During the Oscars this past week, Hollywood staged the latest scene in a morality play that began with the outing of Harvey Weinstein’s predatory sexual debauchery. The #Metoo movement continues to gain momentum and we expect other sexual predators to be exposed by the women of Hollywood.

Victims accusing Weinstein are universally lauded as perfectly innocent and perfectly courageous. Such beatification of victims is as true inside as outside the church. Whenever the church and the world can come together on anything—particularly when the subject is sexual ethics—it would be wise to pause and do some deeper analysis.

Harvey Weinstein has been a wicked sexual predator abusing his power as a well-connected Hollywood producer to indulge his sexual appetites for actresses, and this went on for decades. But note this all happened in Hollywood, a small town that is as well known for its gossip as its films.

Interviewed by The New York Times, Ashley Judd recalled her own encounter with a bathrobed Weinstein:

“How do I get out of the room as fast as possible without alienating Harvey Weinstein?” Ms. Judd said she remembers thinking.

Notice the qualification in Ms. Judd’s question: ”without alienating Harvey Weinstein.” She did not ask “How do I get out of this room as fast as possible?” She did not leave her cloak in Harvey Weinstein’s hands, slamming the door behind her.

What Judd wanted was to avoid sexual congress with Weinstein and to keep her working relationship with him intact. Here’s what happened (reported in a Daily Mail article that I will not link to because of the pictures they post on the right side of their pages):

She eventually made her escape by joking that Weinstein would have to help her win an Oscar before she would be willing to touch him, stating that the prestige of working for his studio made it too difficult to forcefully shut down his harassment.

“There’s a lot on the line, the cachet that came with Miramax,” explained Judd.

There was a time when men respected women’s virtue and women protected it with fierce resolve. At this late date, am I still allowed to make the obvious observation that any virtuous woman would have left the room without wanting to keep a working relationship with Weinstein intact?

But no, I think I didn’t get that quite right. Let me try again. The virtuous woman would have realized Hollywood is no place for a woman.

Which brings up a few more questions.

Was there anyone in Hollywood who didn’t know Harvey Weinstein’s pay-for-play predations against women? How could he have been a sexual predator with actress after actress without his reputation preceding him?

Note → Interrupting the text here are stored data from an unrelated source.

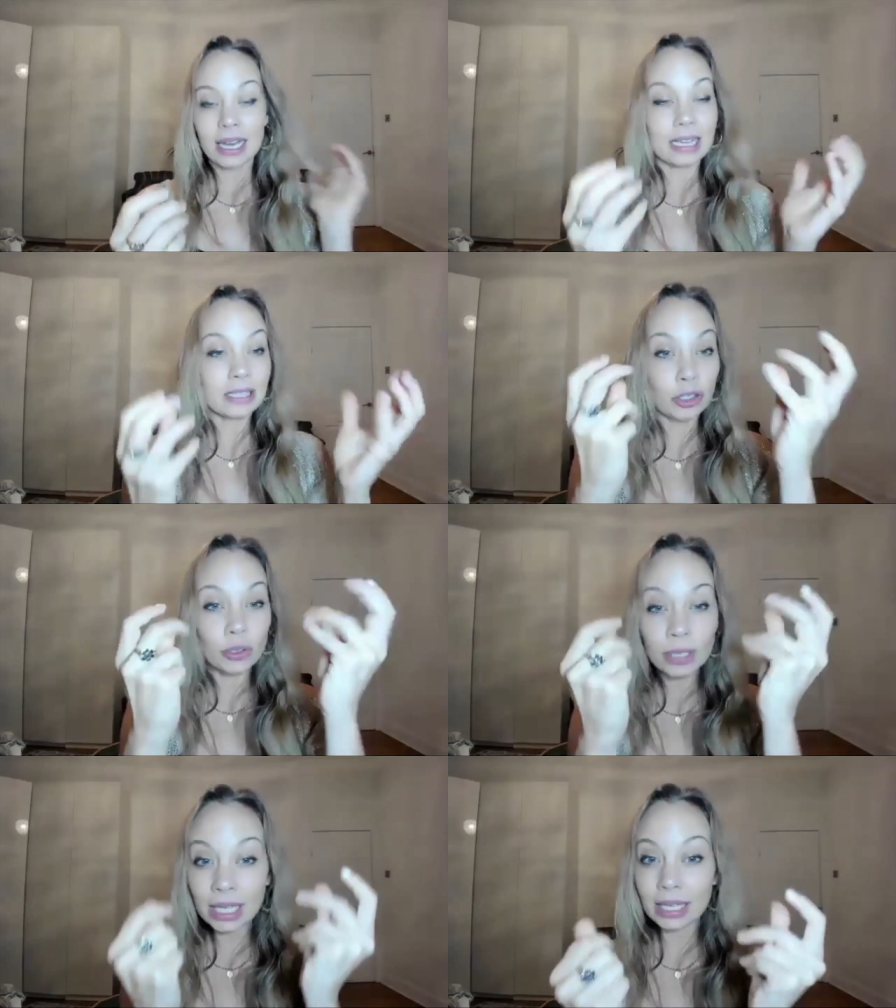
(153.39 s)
is a
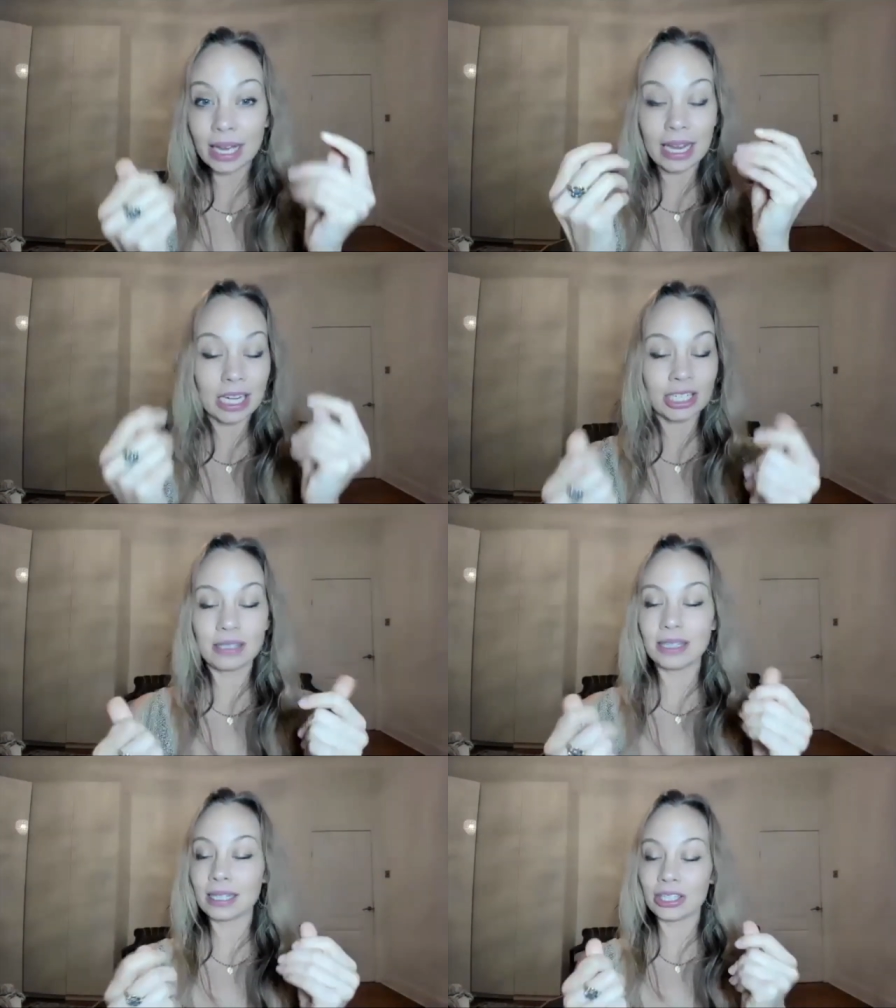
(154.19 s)
unique energy
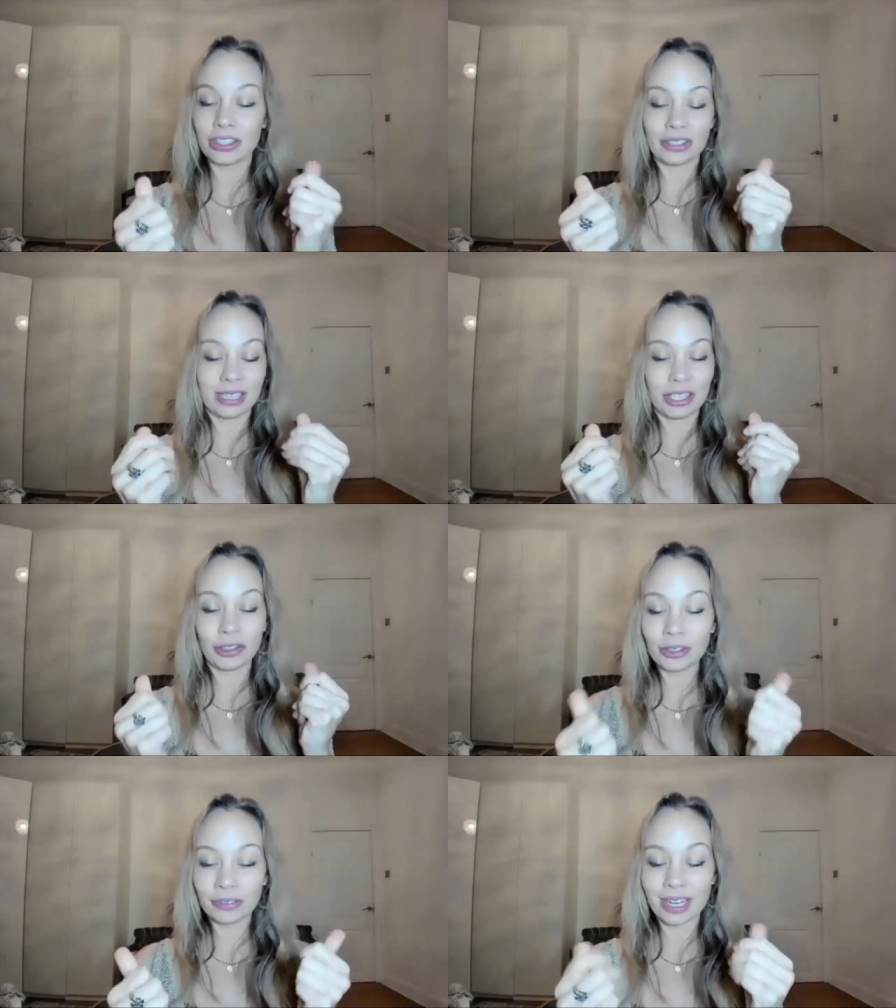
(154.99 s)
signature in the
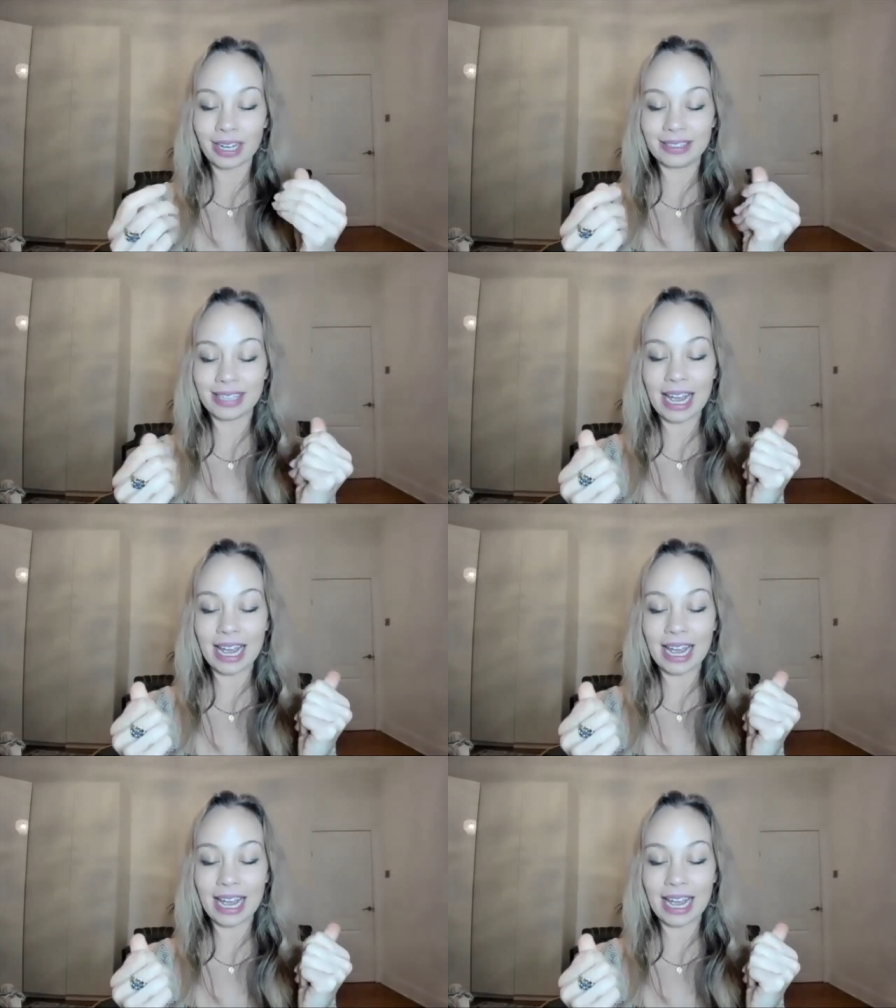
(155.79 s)
universe.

It doesn’t seem plausible.

Before entering the pastorate, I studied music composition while my wife studied vocal performance at Indiana University, a dominant opera training school. A decade or so before the New York Times got woke about his corruption of boys, James Levine’s debauchery was common knowledge in the music world. Yet we’re supposed to believe that Weinstein’s sins were unknown—and this in a community known for its sexual decadence and its approval of any and every form of salaciousness and debauchery? Really?

Which leads to more questions. If these women knew about Harvey’s appetites, why did they ever allow themselves to be alone with him? Are they not responsible for using their bodies to further their acting careers? Are women not moral agents also?

Don’t get me wrong. Women, men, boys, and girls are raped and sexually abused. I do not deny this. But do the women who, as Ashley Judd put it, desired to get out of the room “without alienating Harvey Weinstein”—often going to sickening lengths to avoid alienating him—not also need the light of truth to show them their own faults? Do these women not also need to come to repentance?

This leads to another thought. Why is there no #metoo movement for all the boys who have been sexually abused in Hollywood and beyond?

But then, men have been hardwired by God to bear responsibility, even when the abuse is not in any way their fault.

If masculinity is defined most prominently by the assumption of responsibility—Adam was given the task of keeping and cultivating the Garden—perhaps we do not have a #metoo movement of formerly sexually abused boys because no one is even inclined to deny their moral agency. Their responsibility.

It appears that deference to women remains intact even in our decadent culture. Eve was called to serve Adam as his helpmate. Perhaps the almost-exclusive femininity of the #metoo movement is because everyone is more willing to assign responsibility to men than women?

This morality play we have all been watching is a clear testimony to God’s creation order. Women are not assigned responsibility and men are not assigned victimhood.